Recognizing When Your Older Adult Might Need Extra Help

Throughout life, we all get injured or sick from time to time. And though some of us fare better than others, sometimes conditions arise that can reduce our quality of life significantly. 

Ailments that befall us in our youth might be fairly easy to deal with. But as we age, certain conditions can cause our health and the ability to care for ourselves to decline drastically. 

For example, many residents in nursing homes no longer have the ability to care for themselves. And though many nursing homes do provide adequate care, there are also many cases of elderly abuse in nursing homes across the country, from Washington D.C. to New Mexico

As such, conditions that require senior assisted living in Los Angeles need to be diagnosed quickly in order to avoid having to resort to a nursing home as an option for care. 

Here, we’re going to explore a few conditions which may require your loved one to need assisted care. 


Mental health issues are often among the main causes for an elderly person to require assisted care. Even if you have no physical ailments, mental deterioration can cause you to lose control of awareness, including awareness of your own body.

Dementia is one condition that is still relatively difficult to diagnose. In fact, dementia is defined as a variety of illnesses that can cause significant mental health decline. Further, the more doctors and neurologists learn about Alzheimer’s, they have discovered that it is the most common cause of dementia.

A person with dementia may become confused often, forget where they are, who they are, or what common items are used for. As such, a person with dementia may be considered a danger to themselves or to others, especially if they’re to operate a motor vehicle.

If you suspect a loved one is suffering from dementia, make an appointment with a family doctor for proper diagnosis and treatment.

Limited Mobility 

One of the more common ailments for seniors is limited mobility. And this is simply a term that means one cannot move around as freely as they once could. 

Though limited mobility might vary between moderate and severe degrees, one who isn’t able to move around or go from place to place will have to rely on assistance from others. As such, assisted living might be an option for a person with this condition.

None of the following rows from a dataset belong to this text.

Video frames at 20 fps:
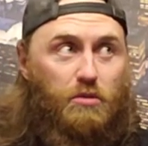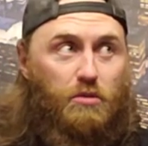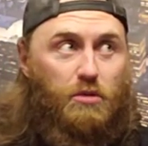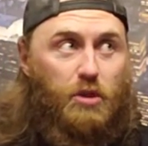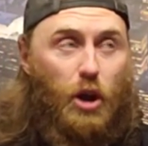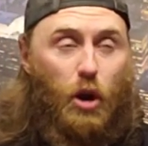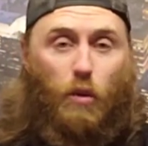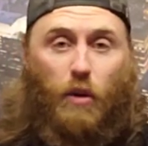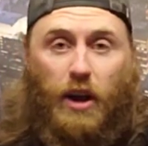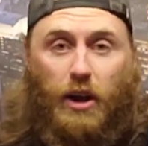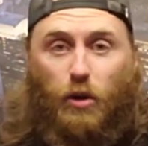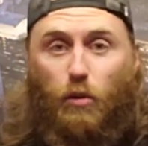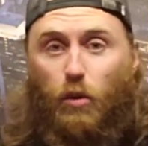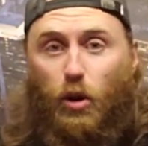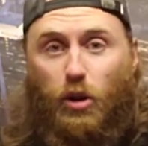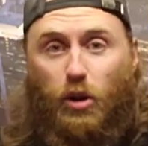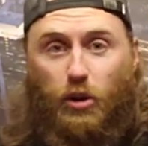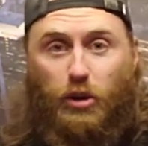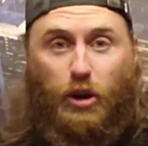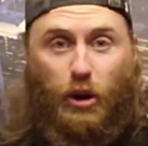go on a
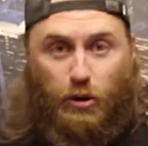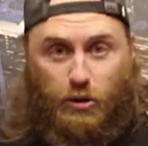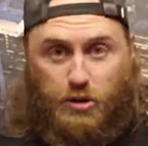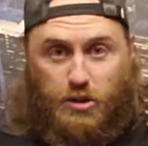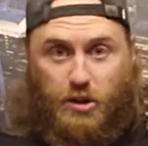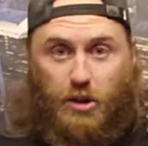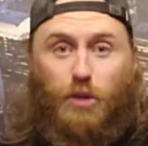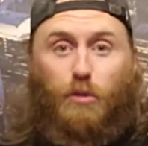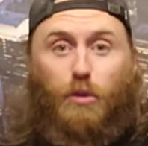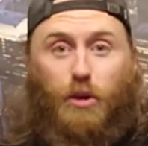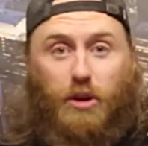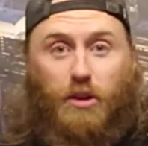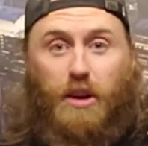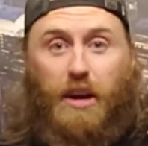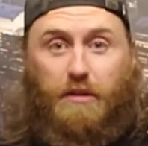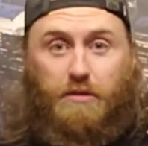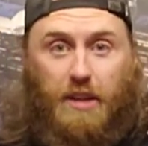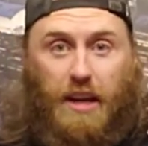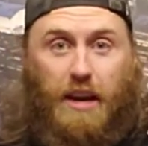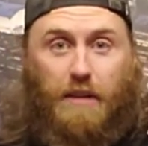roller coaster where you
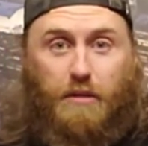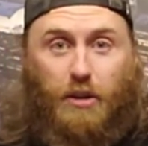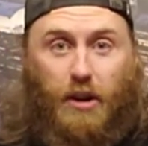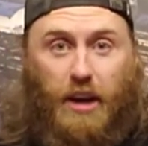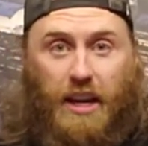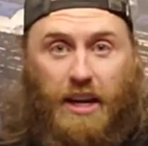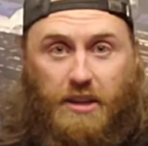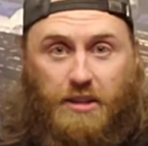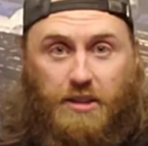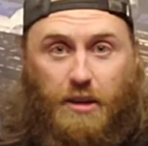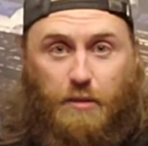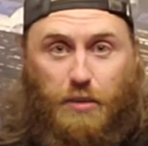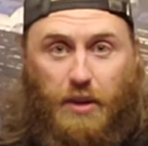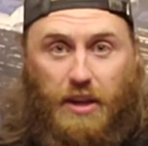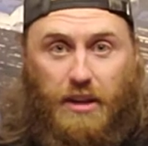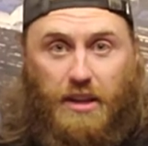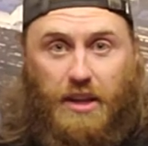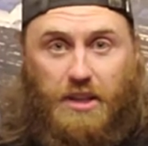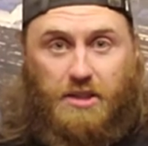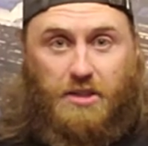have to have your hands up
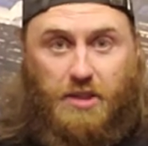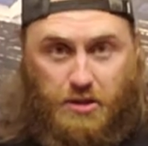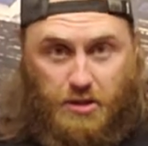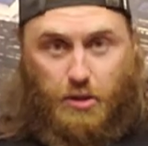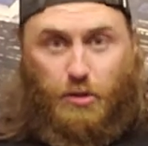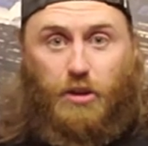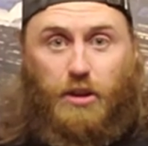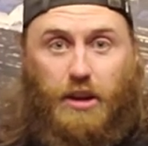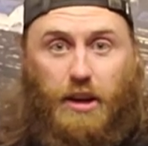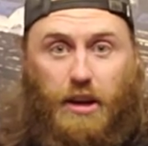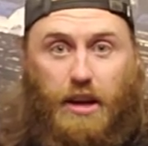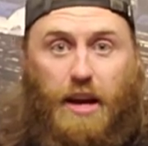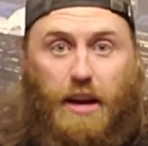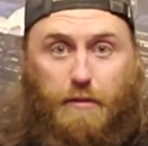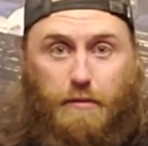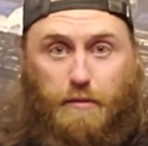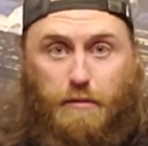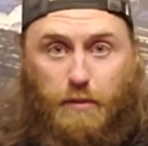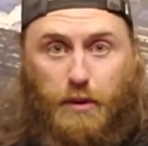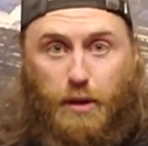like this because you're only going to
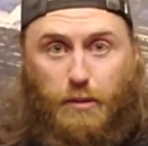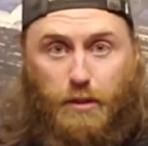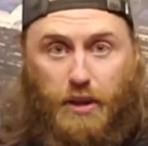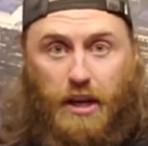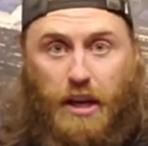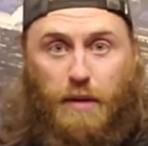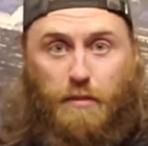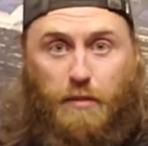have be able to keep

But limited mobility doesn’t necessitate having to live in a nursing home. In fact, many elderly citizens with limited mobility have at-home nurses or are part of a hospice program. 

Additionally, others with close family or friends may care for a person with limited mobility in their own home, so there are several options if mobility has been compromised in some capacity. 

Terminal Illnesses 

Perhaps the worst condition to endure is that of a terminal illness. And these are conditions where a patient isn’t thought to live beyond a designated period of time.

Terminal illnesses include such diseases as cirrhosis of the liver, renal failure, certain forms of progressive cancer, congestive heart failure, and several others. 

When an elderly loved one has a terminal illness, he or she may be allowed to leave a hospital but only under certain conditions depending on the nature of their condition. As such, assisted living such as hospice or at-home care may be required or even stipulated by a doctor or physician. 

Terminal illnesses also require a host of other obligations such as dealing with debt settlement, power of attorney agreements, estate sales, funeral arrangements, and the writing of wills and testaments which a close family member may have to handle. 

Assisted living isn’t the most attractive option for elderly care, but sometimes this becomes necessary in order to offer a senior citizen a better quality of life as their health deteriorates. And though nobody wants to see a loved one go through any debilitating health problems, choosing the right type of care should be a decision left up to the immediate family.